Cellist Tanya Anisimova and music director James Ross premiere Jessica Krash’s Cello Concerto with the Alexandria Symphony Orchestra on Nov. 3 at the Rachel M. Schlesinger Concert Hall. (Melinda Kernc)

James Ross is already making a mark as the new music director of the Alexandria Symphony Orchestra. Known for innovative programming with the University of Maryland Symphony Orchestra and the National Orchestral Institute, Ross is infusing new energy into the ensemble for its 75th season. His latest program, heard on Saturday night at the Rachel M. Schlesinger Concert Hall, had a first half devoted entirely to American composers and also put a spotlight on music by women.

The marquee event was the world premiere of a new Cello Concerto by Washington composer Jessica Krash. Written for a small orchestra of limited strings and single woodwinds, horn and trumpet, the piece is a vivid series of fantasy landscapes limned with canny economy. Bluesy turns and hints of Latin rhythms dot the texture, with especially wistful melodic writing in the slow movement.

Soloist Tanya Anisimova’s cello was miked, a decision that may have been partially responsible for intonation disparities between her and the orchestra. Her subtle playing explored many delicate sounds, even at the conclusion of the final movement, where the piece seemed poised to ramp up to a boisterous finale, only to dissolve into airy silence again.

Ross paired the new work with pieces by Leonard Bernstein, a composer to whom Krash owes a significant stylistic debt, and whose centenary year is finally coming to an end. In the “Overture to ‘West Side Story’ ” and especially the “Three Dance Episodes from ‘On the Town,’ ” the orchestra played with verve and a willingness to get dirty, if not always with absolute precision.

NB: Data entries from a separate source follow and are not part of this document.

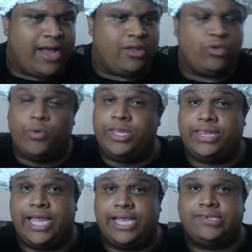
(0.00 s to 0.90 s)
around doing
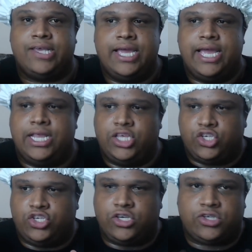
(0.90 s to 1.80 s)
things, and
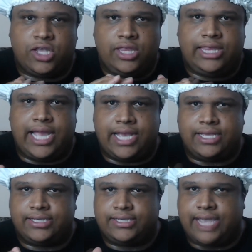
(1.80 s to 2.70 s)
it's just
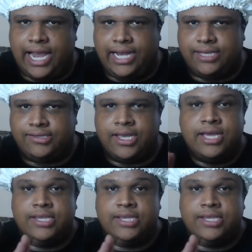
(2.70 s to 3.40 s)
dead silence.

The concert concluded with a moody rendition of Mendelssohn’s Third Symphony, known as the “Scottish” because the composer sketched some of its themes while on a walking tour of Scotland. In a fun gesture to lovers of the Romantic landscape of Ossian and Walter Scott, the ASO hosted a group of red-tartaned bagpipers, whose playing outside before the concert guided this newcomer, unfamiliar with the venue, to the right location. The wave-tossed fortes featured the strongest playing, especially from the five horns, while more exposed runs in winds and strings lacked clarity.

Ross prefaced the piece by speaking about Mendelssohn’s older sister, Fanny, and how the world of classical music excluded women such as her for so long. He then invited ASO pianist Sophie Cook to perform Fanny Mendelssohn’s “Notturno in G Minor” as a prelude to the symphony. “We need to hear more of these voices we have ignored,” Ross opined, in a welcome gesture that bound the evening’s programming together.